### Extracted data entries:
----------

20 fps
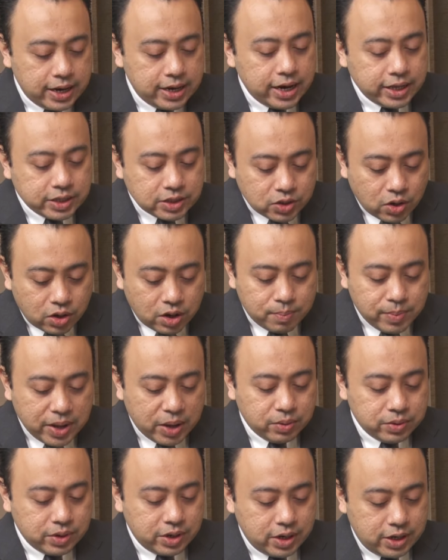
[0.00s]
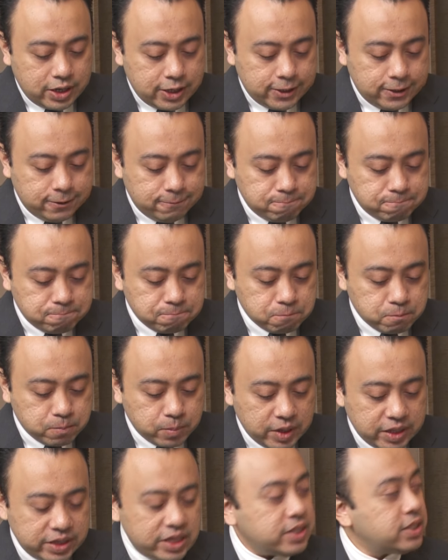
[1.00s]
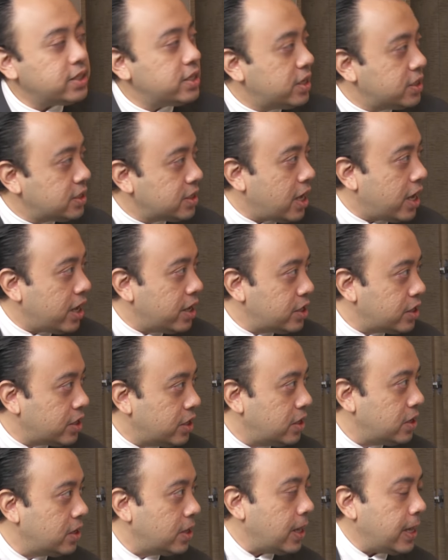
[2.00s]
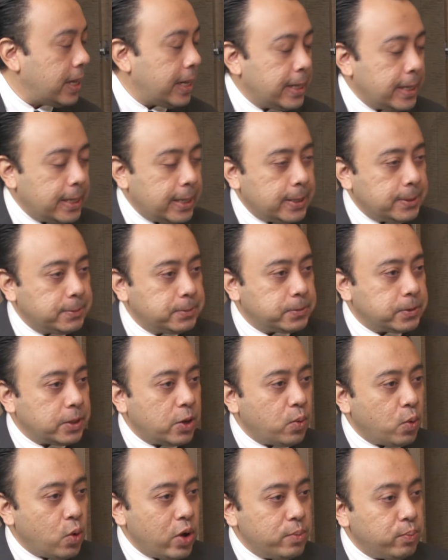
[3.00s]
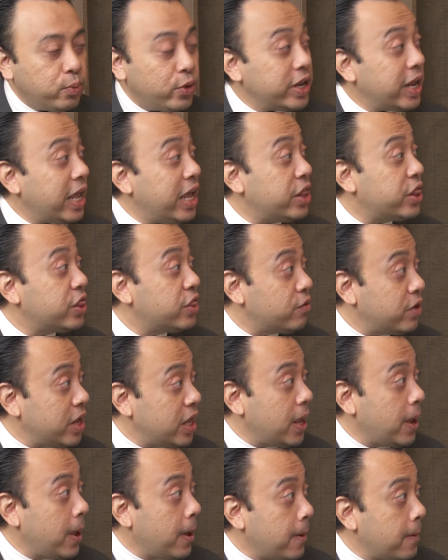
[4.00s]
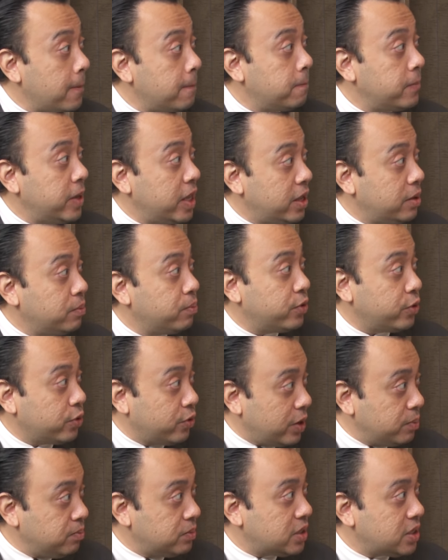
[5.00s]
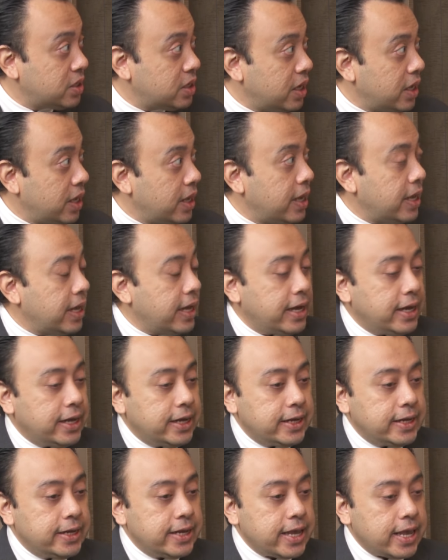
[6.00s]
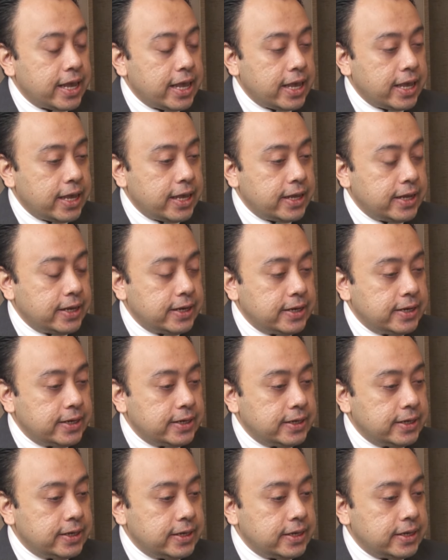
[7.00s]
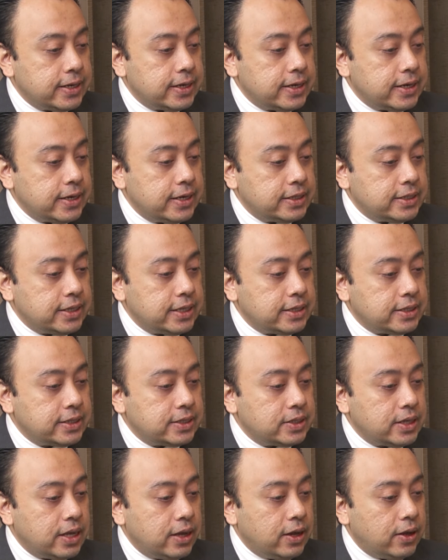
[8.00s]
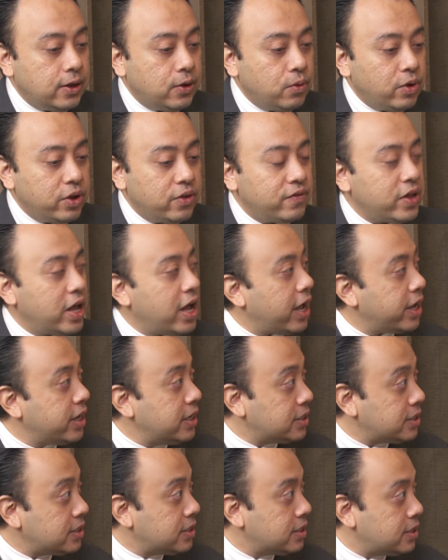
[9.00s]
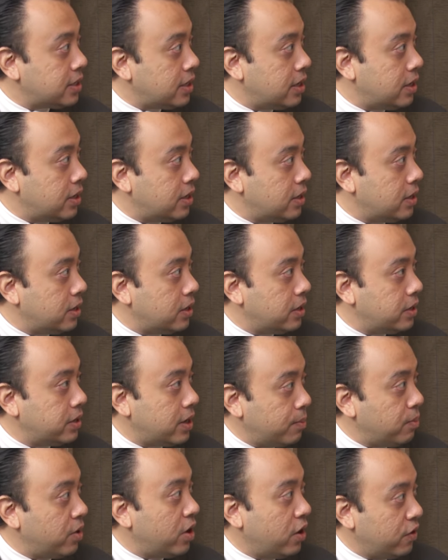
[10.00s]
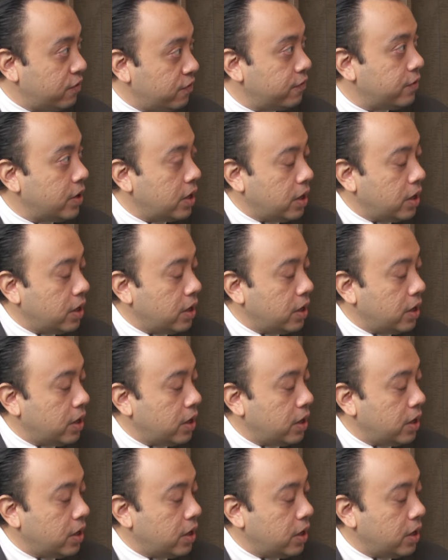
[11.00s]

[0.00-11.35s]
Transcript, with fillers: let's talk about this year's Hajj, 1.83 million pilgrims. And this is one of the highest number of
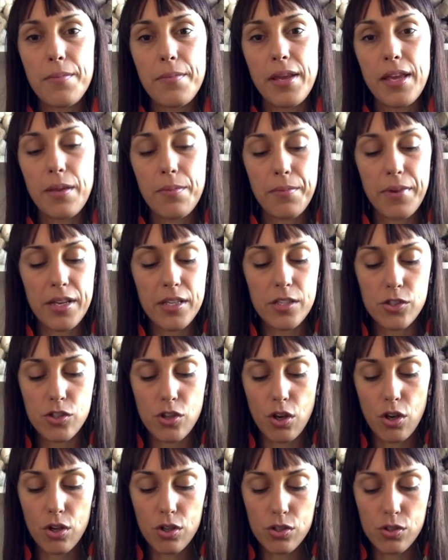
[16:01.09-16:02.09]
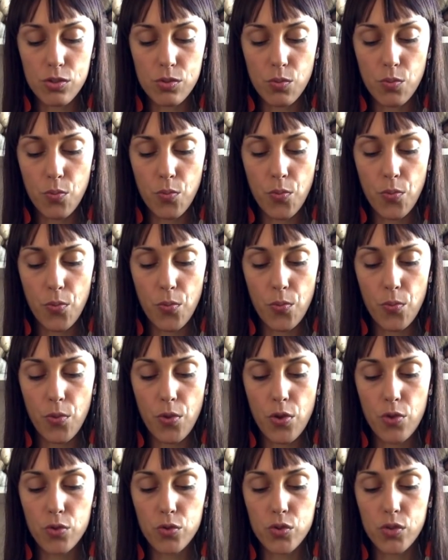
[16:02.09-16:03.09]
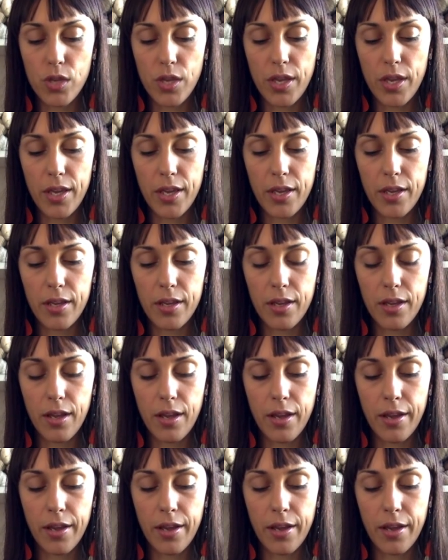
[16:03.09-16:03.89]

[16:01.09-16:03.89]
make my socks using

----------

### Work order:
The data above are to be repeated word for word, with any pictures left out.

### Answer for this exercise:
20 fps
[0.00s]
[1.00s]
[2.00s]
[3.00s]
[4.00s]
[5.00s]
[6.00s]
[7.00s]
[8.00s]
[9.00s]
[10.00s]
[11.00s]

[0.00-11.35s]
Transcript, with fillers: let's talk about this year's Hajj, 1.83 million pilgrims. And this is one of the highest number of
[16:01.09-16:02.09]
[16:02.09-16:03.09]
[16:03.09-16:03.89]

[16:01.09-16:03.89]
make my socks using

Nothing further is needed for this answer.